Authors: Janet Torres*, University of California - Berkeley
Topics: Land Use and Land Cover Change, Development, Latin America
Keywords: Political economy, sustainability, urban growth, landscape, land cover change, Caribbean
Session Type: Poster
Day: 4/12/2018
Start / End Time: 1:20 PM / 3:00 PM
Room: Napoleon Foyer/Common St. Corridor, Sheraton, 3rd Floor
Presentation File: No File Uploaded

This study looks at the growth and land use patterns produced from a change in the political economy. After the dismantling of the Council for Mutual Economic Assistance the Republic of Cuba entered the Special Period in Time of Peace. As a way to invest in development, Cuba’s policies increasingly allowed Foreign Direct Investment in energy, mining, and tourism. The island was also forced to lay much agricultural land fallow and switch from intense industrial cultivation to more environmentally sound practices without the use of petroleum based agro-chemicals. In 2002 the self-imposed Tarea Álvaro Reynoso required Cuba to diversify their sugar based economy.

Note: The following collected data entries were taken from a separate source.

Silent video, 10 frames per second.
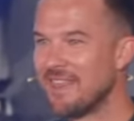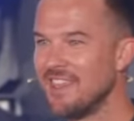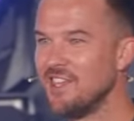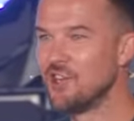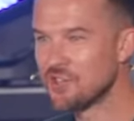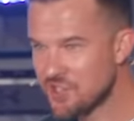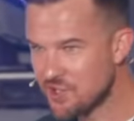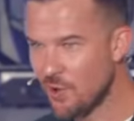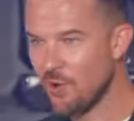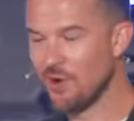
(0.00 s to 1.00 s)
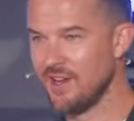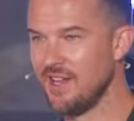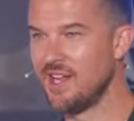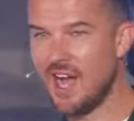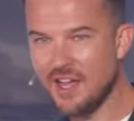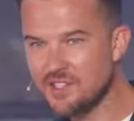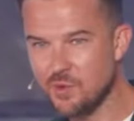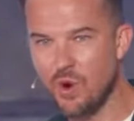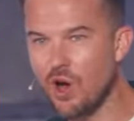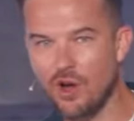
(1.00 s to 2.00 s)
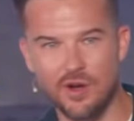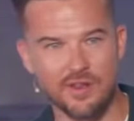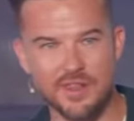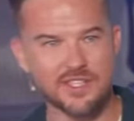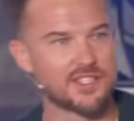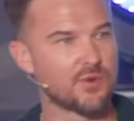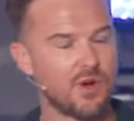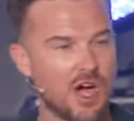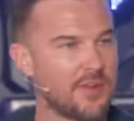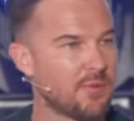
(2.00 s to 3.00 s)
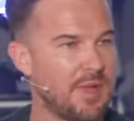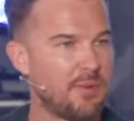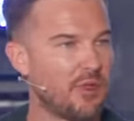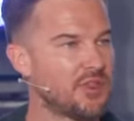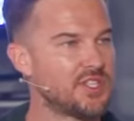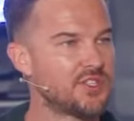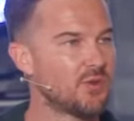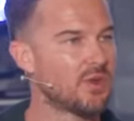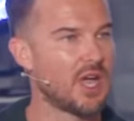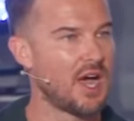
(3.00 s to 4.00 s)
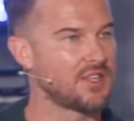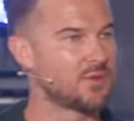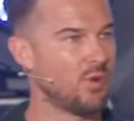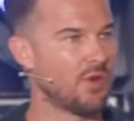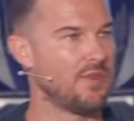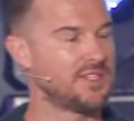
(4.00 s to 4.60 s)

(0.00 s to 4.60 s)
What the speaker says: Your story, God's word. This is through other people. This is through God's word.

Such policies had an impact on Cuba’s land cover and the consumption capability of its citizens, yet there is no study relating these policy changes with land cover shifts that were initiated after the 90’s. Leveraging remote sensing products to understand such impacts, this study compares intra-national regional patterns. A post-classification analysis is used to summarize land cover change trends in regions with historically high production of sugar. Through a policy analysis we discuss how differences among provinces might be explained.